ATTOM released its Q1 of 2022 U.S. Home Equity & Underwater Report, showing that 44.9% of mortgaged residential properties throughout the U.S. were considered equity-rich in the first quarter, meaning that the combined estimated amount of loan balances secured by those properties was no more than 50% of their homes estimated market values.
The portion of mortgaged homes that were equity-rich in the first quarter of 2022 inched close to half, up from 41.9% in Q4 of 2021 and from 31.9% in Q1 of 2021.
"Homeowners continue to benefit from rising home prices," said Rick Sharga, Executive VP of Market Intelligence for ATTOM. "Record levels of home equity provide financial security for millions of families, and minimize the chance of another housing market crash like the one we saw in 2008. But these higher home prices and rising interest rates make it extremely challenging for first time buyers to enter the market."
The report shows that just 3.2% of mortgaged homes —or one in 31— were considered seriously underwater in Q1 of 2022, with a combined estimated balance of loans secured by the property of at least 25%more than the property's estimated market value.
Across the country, 45 states saw equity-rich levels increase from Q4 of 2021 to Q1 of 2022 while seriously underwater percentages increased in 28 states by less than 1%, respectively. Year-over-year, equity-rich levels rose in 48 states and seriously underwater portions dropped in 46 states.
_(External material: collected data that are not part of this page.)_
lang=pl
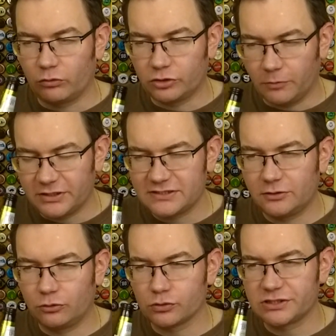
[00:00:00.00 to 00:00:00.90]
Dobre
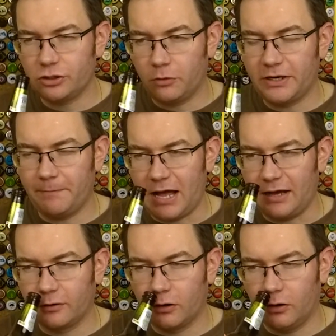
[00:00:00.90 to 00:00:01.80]
cytrusy, dobre
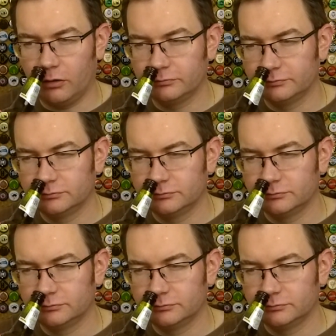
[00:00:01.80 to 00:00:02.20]
mango.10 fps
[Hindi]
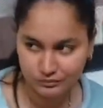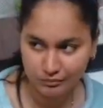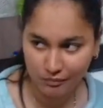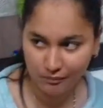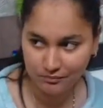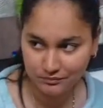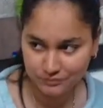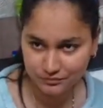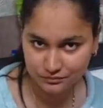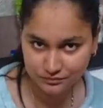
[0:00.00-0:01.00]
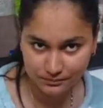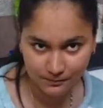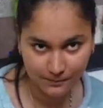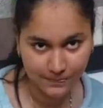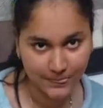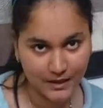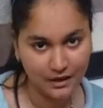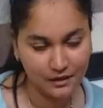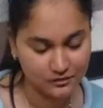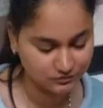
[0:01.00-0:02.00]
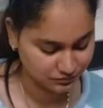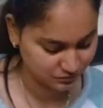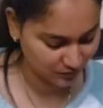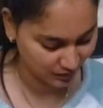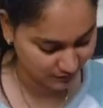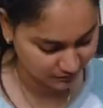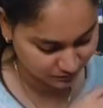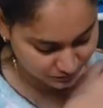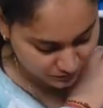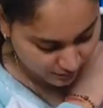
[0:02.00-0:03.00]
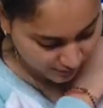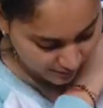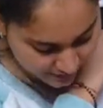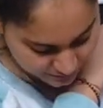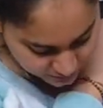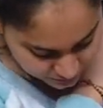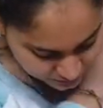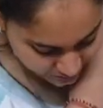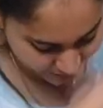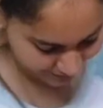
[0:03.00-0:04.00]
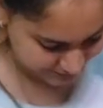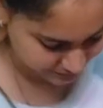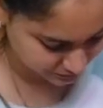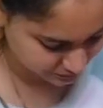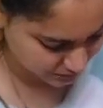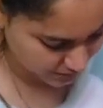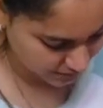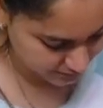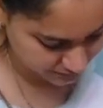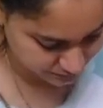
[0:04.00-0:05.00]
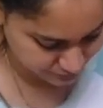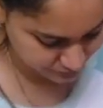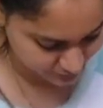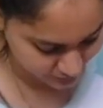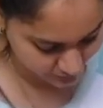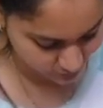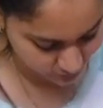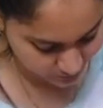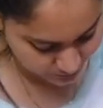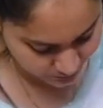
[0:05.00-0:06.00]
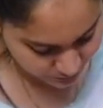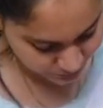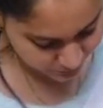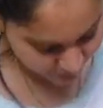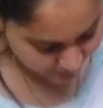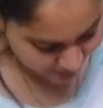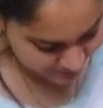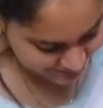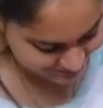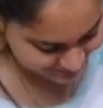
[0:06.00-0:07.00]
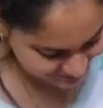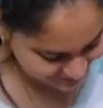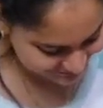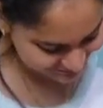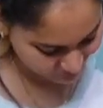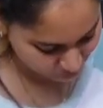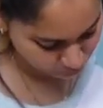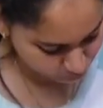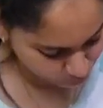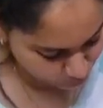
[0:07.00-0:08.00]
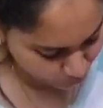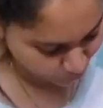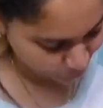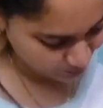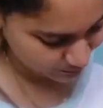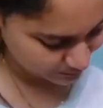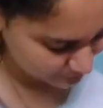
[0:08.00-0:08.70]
रीतिका ने बोली मम्मी पनीर की सब्जी खाऊंगी मैं कहा ठीक है मंगाऊँ फिर इसने के खाया देखो ईसा भी बालक होगा कोई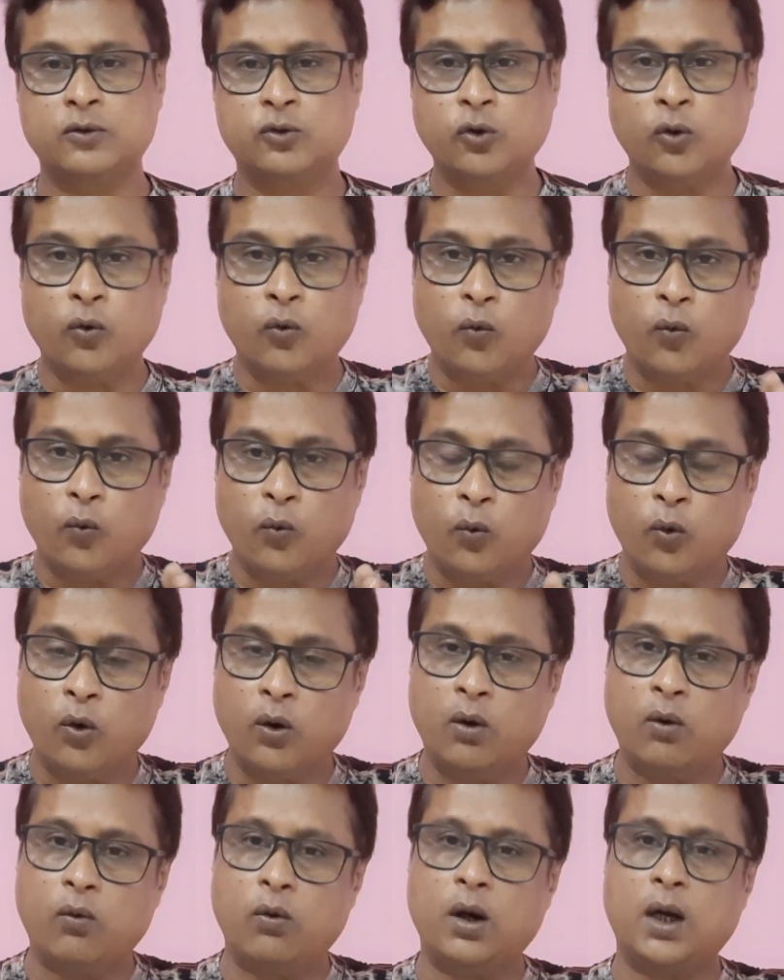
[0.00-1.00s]
तो
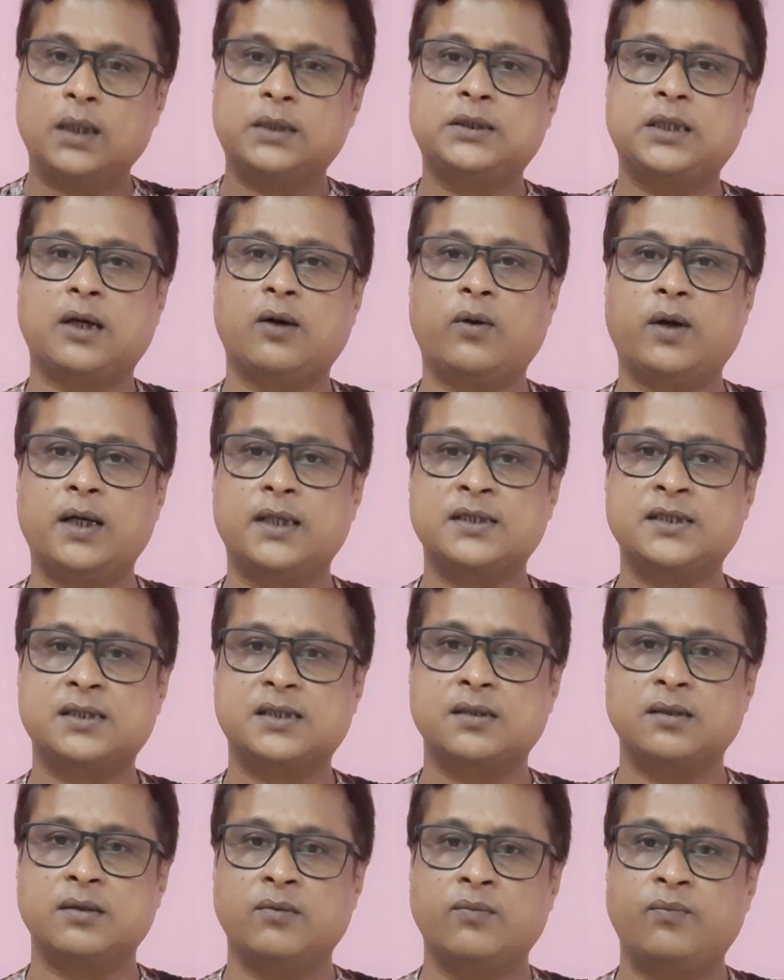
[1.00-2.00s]
वो वॉच आवर्स
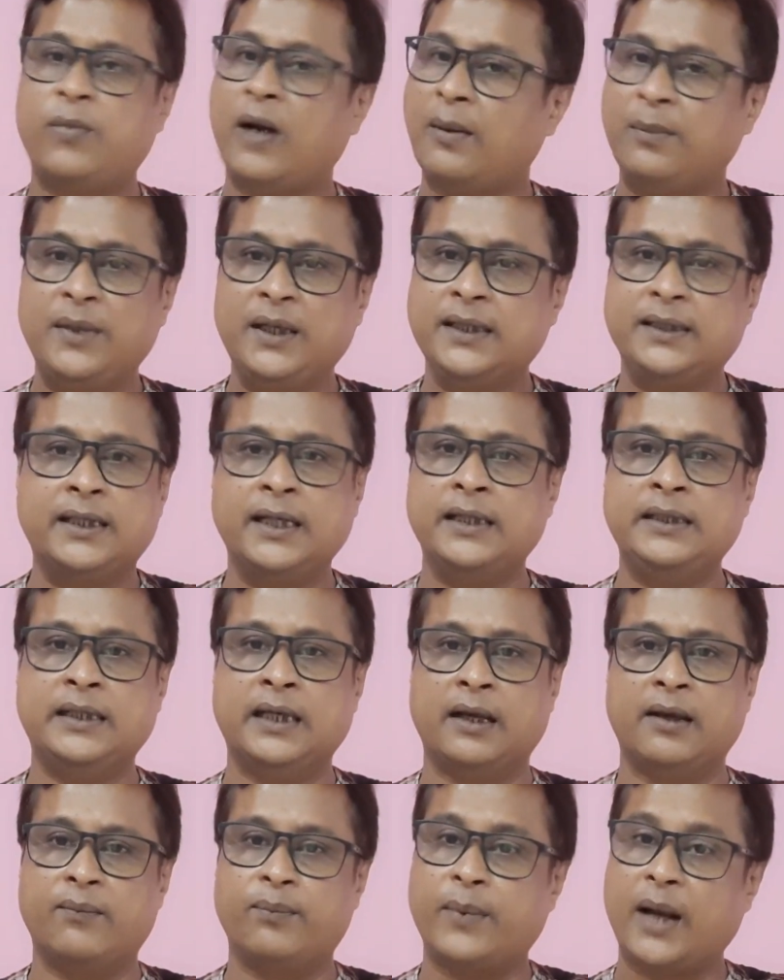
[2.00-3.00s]
पब्लिक नहीं
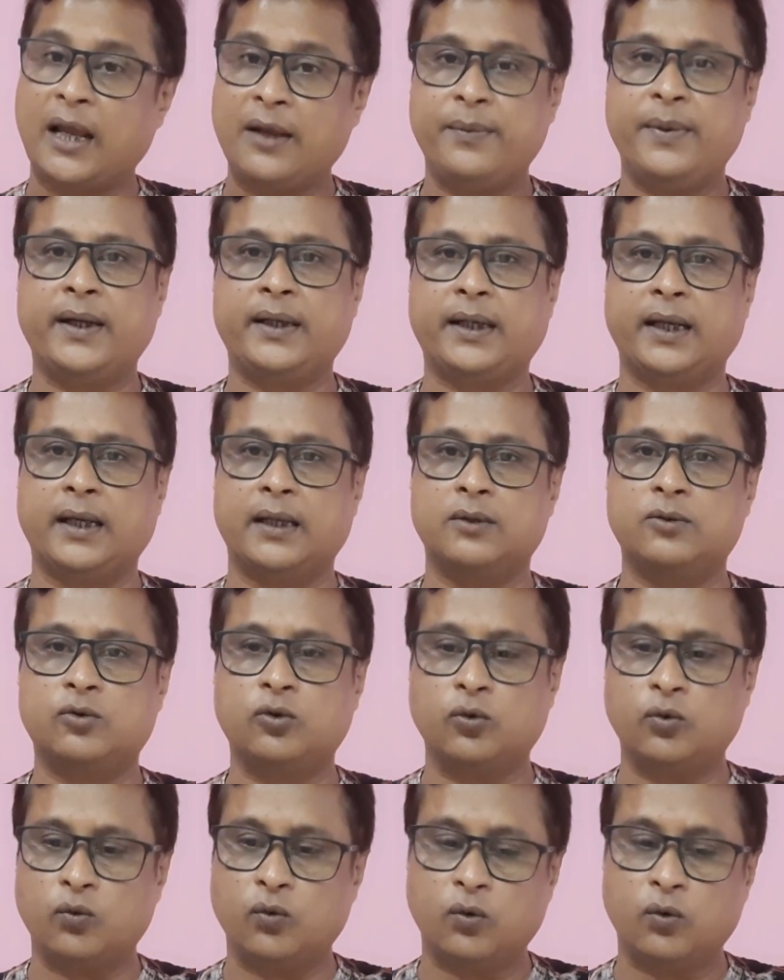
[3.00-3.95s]
है प्राइवेट है तो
These equity trends came as the decade-long U.S. housing market boom continued from late 2021 into early 2022, although at a slower pace. Nationwide, the median home price rose 2% during that time, to yet another record of $320,500. That left it 17% ahead year-over-year nationally and up by at least 10% in most of the U.S.
Homeowner equity improved again in Q1 of 2022 as rising home prices widened gaps between what homeowners owed on their mortgages and the value of their properties.
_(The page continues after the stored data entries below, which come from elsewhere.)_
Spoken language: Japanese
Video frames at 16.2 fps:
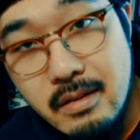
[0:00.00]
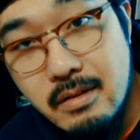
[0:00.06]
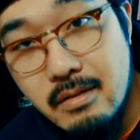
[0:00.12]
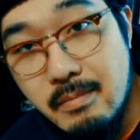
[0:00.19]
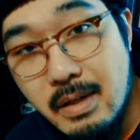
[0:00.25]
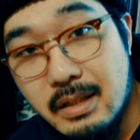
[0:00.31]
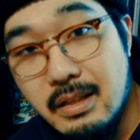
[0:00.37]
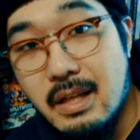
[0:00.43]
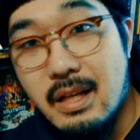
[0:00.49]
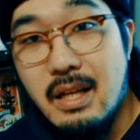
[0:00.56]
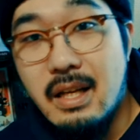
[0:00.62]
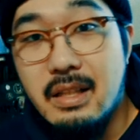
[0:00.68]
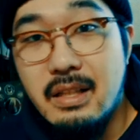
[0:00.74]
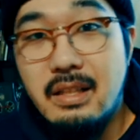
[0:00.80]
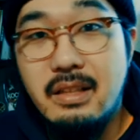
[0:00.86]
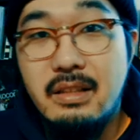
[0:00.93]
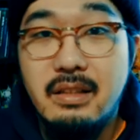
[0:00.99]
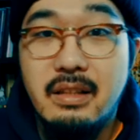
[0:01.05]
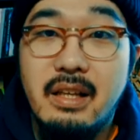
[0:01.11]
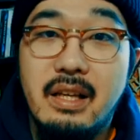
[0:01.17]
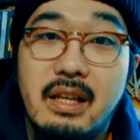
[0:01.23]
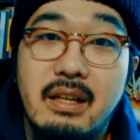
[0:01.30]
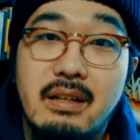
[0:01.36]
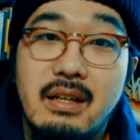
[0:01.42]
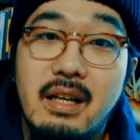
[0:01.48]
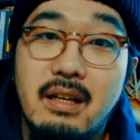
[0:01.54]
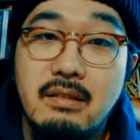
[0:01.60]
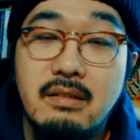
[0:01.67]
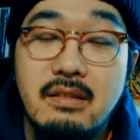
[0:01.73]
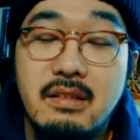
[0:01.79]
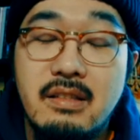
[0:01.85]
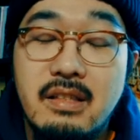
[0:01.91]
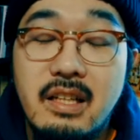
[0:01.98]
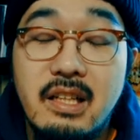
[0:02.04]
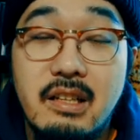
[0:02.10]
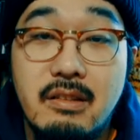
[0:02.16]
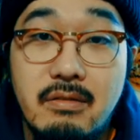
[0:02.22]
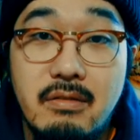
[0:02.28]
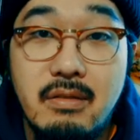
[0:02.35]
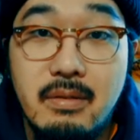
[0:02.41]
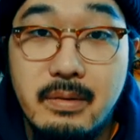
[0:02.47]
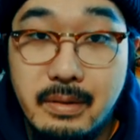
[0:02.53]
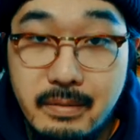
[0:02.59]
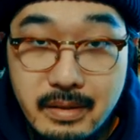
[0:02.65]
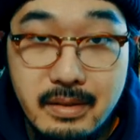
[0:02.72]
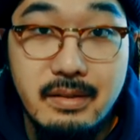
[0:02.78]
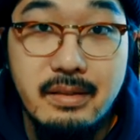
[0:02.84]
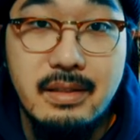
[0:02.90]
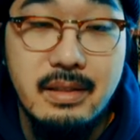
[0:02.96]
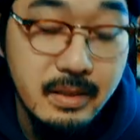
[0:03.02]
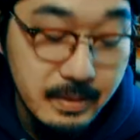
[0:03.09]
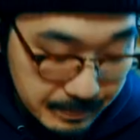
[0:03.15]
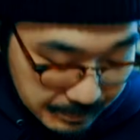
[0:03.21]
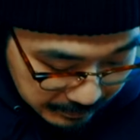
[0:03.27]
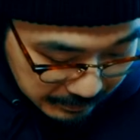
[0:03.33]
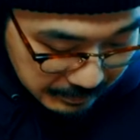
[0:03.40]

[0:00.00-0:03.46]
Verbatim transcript: ちょっとまた行って発掘したいなと思ってます。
"It's likely that equity will continue to grow through the rest of 2022, although home price increases should moderate as the year goes on," Sharga said. "Rising interest rates, the highest inflation in 40 years, and the ongoing supply chain disruptions due to the war in Ukraine are likely to weaken demand and slow down home price appreciation."
The 15 states where the equity-rich share of mortgaged homes rose most from Q4 of 2021 to Q1 of 2022 were all in the western and southern regions of the U.S. States, with the biggest increases in New Mexico, where the portion of mortgaged homes considered equity-rich rose from 35.3% in Q4 to 43.4% in Q1 of 2022.
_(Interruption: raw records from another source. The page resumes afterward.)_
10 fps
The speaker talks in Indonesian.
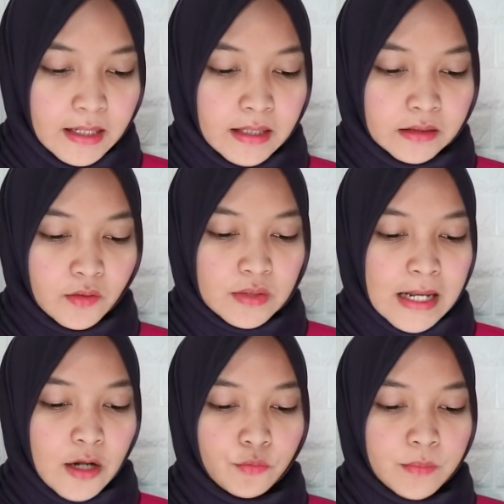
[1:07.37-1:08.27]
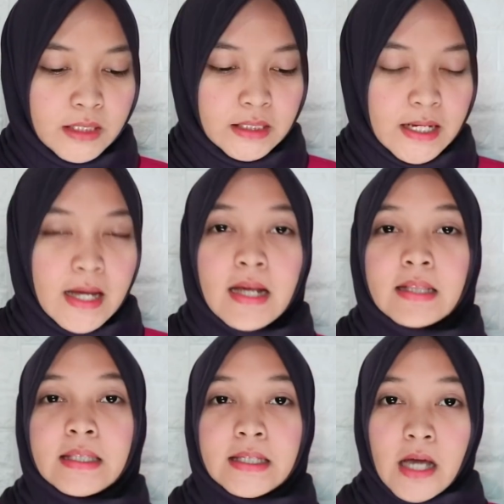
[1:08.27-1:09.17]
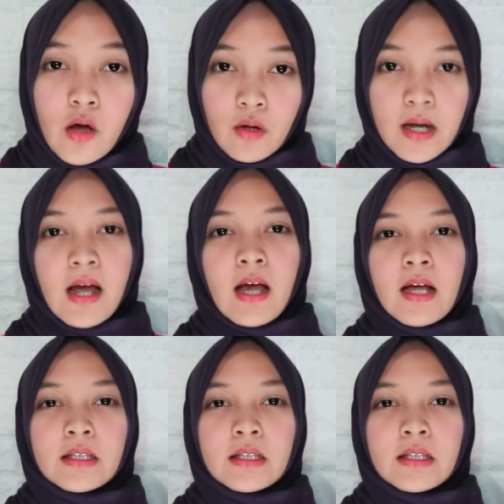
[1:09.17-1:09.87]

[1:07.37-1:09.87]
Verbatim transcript: Nah, terus alumninya tiga orang,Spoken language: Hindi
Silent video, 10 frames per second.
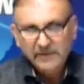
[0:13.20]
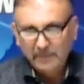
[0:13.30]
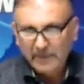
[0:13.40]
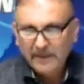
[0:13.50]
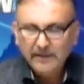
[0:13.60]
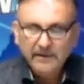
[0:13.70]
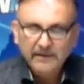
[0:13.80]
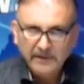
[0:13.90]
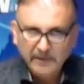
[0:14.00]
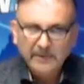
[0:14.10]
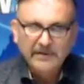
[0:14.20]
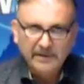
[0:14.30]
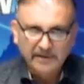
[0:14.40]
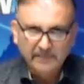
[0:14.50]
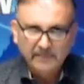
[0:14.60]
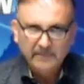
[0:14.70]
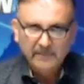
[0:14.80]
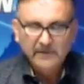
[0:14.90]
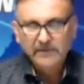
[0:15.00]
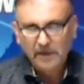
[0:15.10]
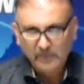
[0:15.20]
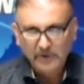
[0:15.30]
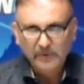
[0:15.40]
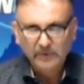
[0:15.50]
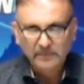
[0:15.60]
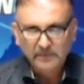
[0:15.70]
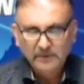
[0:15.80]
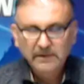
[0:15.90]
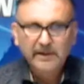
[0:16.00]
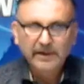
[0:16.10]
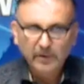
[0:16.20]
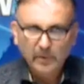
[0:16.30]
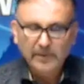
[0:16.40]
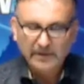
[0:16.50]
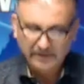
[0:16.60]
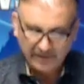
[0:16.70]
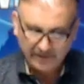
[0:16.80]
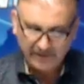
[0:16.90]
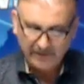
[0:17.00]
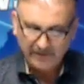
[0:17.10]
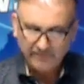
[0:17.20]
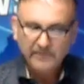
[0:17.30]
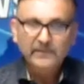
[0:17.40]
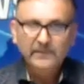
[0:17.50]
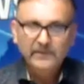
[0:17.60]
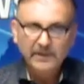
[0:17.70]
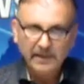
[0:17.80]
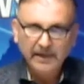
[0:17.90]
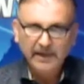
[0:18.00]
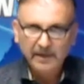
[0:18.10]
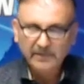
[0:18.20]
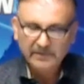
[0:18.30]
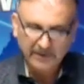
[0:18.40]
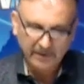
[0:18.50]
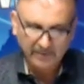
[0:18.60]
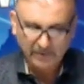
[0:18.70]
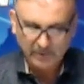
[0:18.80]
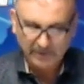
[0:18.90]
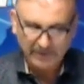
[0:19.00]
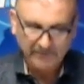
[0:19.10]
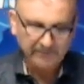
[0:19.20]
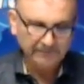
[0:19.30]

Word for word: दोपहर के तीन बजे हैं अस्सलाम वालेकुम ये रेडियो पाकिस्तान है शहरियार अहमद से खबरें सुनिए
The highest levels of equity-rich properties around the U.S. remained in the West during the first quarter of 2022, with eight of the top 10 states located in that region. They were led by Idaho (68.8%), Vermont (68%), Utah (63.6%), Washington (60.9%), and Arizona (60.9%).
"Positive equity should give financially distressed homeowners better options than their counterparts had during the Great Recession, when 33 percent of all homeowners were underwater on their mortgages," Sharga noted. "Hopefully these borrowers will be able to tap into their equity to refinance their debt, or be able to leverage it to sell their property and get a fresh start."
Twelve of the 15 states with the lowest percentages of equity-rich properties in the first quarter of 2022 were in the Midwest and South. The smallest portions were in Louisiana (21.6%), Mississippi (23.5%), Illinois (23.5%, Alaska (25.2%), and Wyoming (26.1%).
Among the 107 metropolitan statistical areas around the nation with a population greater than 500,000, the 30 with the highest shares of mortgaged properties that were equity-rich in Q1 of 2022 were in the West and South.
The top five states with the highest share of mortgaged properties that were equity-rich were in:
- San Jose, California (74.4%)
- Austin, Texas (73.8%)
- Boise, Idaho (70%)
- San Francisco, California (68.1%)
- Salt Lake City, Utah (65.2%)
While Austin again led the South and San Jose led the West, the leader in the Northeast region was Portland, Maine at 52.1%, and the top metro in the Midwest continued to be Grand Rapids, Michigan at 49.1%.
Despite the slight quarterly increase in the level of seriously underwater mortgages nationwide, the portion actually declined in 58% of the metro areas with enough data to analyze in both Q4 of 2021 and Q1 of 2022. Seriously underwater rates decreased, year-over-year, in 103 of those 107 metros.
Only about 201,000 homeowners were facing possible foreclosure in Q1 of 2022, or just three-tenths of 1% of the 58.1 million outstanding mortgages in the U.S. However, 180,000, or 90 percent of those facing possible lender takeover, had at least some equity built up in their homes.